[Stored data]
════

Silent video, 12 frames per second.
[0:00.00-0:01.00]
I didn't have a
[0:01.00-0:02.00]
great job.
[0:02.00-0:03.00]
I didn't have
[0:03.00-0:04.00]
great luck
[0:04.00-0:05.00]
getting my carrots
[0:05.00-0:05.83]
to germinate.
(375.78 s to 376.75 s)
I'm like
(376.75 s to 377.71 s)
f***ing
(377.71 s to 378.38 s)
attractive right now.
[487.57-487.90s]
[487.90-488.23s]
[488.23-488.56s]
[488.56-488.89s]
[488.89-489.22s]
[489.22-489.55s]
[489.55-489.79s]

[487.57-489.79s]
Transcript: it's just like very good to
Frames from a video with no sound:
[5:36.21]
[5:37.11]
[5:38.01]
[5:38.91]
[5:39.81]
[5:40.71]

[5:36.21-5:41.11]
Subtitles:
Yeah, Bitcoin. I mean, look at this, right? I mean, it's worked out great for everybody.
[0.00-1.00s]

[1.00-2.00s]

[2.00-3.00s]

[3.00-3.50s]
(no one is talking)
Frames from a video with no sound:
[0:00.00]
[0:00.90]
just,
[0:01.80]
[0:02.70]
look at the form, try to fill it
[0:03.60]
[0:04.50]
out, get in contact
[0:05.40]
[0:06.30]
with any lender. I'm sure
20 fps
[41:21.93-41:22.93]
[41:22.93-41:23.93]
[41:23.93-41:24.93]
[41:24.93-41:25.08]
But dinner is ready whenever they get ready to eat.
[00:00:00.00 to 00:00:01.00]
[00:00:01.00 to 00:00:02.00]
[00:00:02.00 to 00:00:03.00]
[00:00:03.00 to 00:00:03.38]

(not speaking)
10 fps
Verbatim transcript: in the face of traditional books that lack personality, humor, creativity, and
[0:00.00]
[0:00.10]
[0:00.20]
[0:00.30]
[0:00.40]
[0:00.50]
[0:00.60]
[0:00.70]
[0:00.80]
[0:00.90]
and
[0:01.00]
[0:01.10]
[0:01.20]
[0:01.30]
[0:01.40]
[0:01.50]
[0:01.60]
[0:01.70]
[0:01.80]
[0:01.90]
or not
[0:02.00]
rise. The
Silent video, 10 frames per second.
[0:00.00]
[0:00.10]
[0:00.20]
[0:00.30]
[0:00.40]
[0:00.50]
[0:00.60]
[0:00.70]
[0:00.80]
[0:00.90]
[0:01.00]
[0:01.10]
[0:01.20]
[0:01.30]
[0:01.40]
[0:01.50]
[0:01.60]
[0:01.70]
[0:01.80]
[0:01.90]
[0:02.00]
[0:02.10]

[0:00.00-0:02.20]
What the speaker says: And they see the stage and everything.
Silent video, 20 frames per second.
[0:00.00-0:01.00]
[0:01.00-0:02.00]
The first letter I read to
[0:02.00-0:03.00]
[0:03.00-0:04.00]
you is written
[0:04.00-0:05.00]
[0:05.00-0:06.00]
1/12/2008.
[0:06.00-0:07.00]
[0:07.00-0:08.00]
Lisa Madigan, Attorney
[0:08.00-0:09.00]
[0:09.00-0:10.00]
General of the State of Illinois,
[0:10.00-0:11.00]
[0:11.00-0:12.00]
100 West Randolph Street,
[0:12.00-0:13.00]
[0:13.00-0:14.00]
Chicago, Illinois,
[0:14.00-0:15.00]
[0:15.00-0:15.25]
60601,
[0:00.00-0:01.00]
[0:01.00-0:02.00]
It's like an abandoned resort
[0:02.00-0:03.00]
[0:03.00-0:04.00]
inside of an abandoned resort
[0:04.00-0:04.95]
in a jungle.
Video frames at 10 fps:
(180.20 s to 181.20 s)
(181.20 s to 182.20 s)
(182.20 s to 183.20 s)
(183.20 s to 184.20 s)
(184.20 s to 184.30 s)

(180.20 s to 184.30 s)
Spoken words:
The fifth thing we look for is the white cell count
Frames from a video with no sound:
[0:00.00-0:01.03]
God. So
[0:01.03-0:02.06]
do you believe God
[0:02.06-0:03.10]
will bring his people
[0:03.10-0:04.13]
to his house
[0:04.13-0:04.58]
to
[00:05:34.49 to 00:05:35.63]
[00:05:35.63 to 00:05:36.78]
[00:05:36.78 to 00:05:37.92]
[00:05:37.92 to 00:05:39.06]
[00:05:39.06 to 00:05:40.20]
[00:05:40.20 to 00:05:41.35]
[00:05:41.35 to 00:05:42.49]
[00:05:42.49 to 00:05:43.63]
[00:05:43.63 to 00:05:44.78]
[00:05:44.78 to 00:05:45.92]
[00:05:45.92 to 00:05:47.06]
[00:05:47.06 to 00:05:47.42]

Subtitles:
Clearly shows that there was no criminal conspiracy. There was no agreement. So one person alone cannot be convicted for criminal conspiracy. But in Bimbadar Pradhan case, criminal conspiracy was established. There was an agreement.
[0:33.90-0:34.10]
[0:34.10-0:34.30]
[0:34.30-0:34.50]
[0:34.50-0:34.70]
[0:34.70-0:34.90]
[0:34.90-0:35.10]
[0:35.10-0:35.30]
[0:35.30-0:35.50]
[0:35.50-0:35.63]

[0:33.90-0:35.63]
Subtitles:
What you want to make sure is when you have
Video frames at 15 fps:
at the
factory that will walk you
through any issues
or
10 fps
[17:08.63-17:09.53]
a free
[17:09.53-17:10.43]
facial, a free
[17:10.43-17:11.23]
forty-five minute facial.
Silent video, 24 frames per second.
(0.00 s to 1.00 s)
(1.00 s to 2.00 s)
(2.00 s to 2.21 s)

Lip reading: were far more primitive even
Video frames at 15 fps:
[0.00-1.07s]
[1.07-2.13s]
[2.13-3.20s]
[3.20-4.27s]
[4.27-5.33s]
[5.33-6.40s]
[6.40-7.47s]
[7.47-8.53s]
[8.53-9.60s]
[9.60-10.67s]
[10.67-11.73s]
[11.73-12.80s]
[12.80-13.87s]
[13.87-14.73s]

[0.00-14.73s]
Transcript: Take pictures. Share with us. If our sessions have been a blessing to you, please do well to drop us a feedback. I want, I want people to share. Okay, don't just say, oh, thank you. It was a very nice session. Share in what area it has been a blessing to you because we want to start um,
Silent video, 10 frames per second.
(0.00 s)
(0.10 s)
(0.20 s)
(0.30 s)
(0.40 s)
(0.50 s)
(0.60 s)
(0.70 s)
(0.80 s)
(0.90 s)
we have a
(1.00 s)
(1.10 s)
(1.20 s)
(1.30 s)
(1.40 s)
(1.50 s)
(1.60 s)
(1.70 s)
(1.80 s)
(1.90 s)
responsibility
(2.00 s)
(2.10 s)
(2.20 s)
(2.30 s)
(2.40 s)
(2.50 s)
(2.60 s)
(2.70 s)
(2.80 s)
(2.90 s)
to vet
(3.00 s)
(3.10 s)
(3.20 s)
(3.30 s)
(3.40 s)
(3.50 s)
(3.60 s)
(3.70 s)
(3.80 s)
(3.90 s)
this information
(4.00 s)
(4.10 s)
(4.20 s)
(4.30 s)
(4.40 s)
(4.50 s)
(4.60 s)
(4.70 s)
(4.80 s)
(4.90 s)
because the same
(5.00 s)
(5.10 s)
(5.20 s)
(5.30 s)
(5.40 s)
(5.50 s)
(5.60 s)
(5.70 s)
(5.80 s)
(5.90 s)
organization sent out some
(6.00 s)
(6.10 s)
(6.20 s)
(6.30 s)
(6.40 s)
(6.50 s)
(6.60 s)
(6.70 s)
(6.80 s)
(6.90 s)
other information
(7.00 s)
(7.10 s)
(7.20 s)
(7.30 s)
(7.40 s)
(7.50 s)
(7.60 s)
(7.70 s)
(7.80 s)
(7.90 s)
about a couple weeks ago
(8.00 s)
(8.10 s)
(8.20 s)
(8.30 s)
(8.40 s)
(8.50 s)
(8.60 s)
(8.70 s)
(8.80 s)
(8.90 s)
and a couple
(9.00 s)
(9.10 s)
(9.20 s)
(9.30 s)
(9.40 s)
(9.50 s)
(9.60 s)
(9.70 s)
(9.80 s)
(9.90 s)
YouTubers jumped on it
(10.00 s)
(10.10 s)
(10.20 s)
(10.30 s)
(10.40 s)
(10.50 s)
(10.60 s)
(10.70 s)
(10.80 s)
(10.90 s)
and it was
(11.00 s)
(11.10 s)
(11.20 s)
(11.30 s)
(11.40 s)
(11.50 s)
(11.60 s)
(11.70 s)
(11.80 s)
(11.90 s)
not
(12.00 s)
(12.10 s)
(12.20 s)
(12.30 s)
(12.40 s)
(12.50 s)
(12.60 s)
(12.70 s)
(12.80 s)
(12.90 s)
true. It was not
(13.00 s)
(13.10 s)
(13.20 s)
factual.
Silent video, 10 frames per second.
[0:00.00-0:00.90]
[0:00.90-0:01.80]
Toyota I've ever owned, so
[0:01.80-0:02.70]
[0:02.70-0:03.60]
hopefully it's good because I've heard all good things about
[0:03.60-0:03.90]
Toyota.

════

The lines from the beginning of the records through the line containing "[5:36.21-5:41.11]" should be reproduced exactly. Include nothing else.

Response:
Silent video, 12 frames per second.
[0:00.00-0:01.00]
I didn't have a
[0:01.00-0:02.00]
great job.
[0:02.00-0:03.00]
I didn't have
[0:03.00-0:04.00]
great luck
[0:04.00-0:05.00]
getting my carrots
[0:05.00-0:05.83]
to germinate.
(375.78 s to 376.75 s)
I'm like
(376.75 s to 377.71 s)
f***ing
(377.71 s to 378.38 s)
attractive right now.
[487.57-487.90s]
[487.90-488.23s]
[488.23-488.56s]
[488.56-488.89s]
[488.89-489.22s]
[489.22-489.55s]
[489.55-489.79s]

[487.57-489.79s]
Transcript: it's just like very good to
Frames from a video with no sound:
[5:36.21]
[5:37.11]
[5:38.01]
[5:38.91]
[5:39.81]
[5:40.71]

[5:36.21-5:41.11]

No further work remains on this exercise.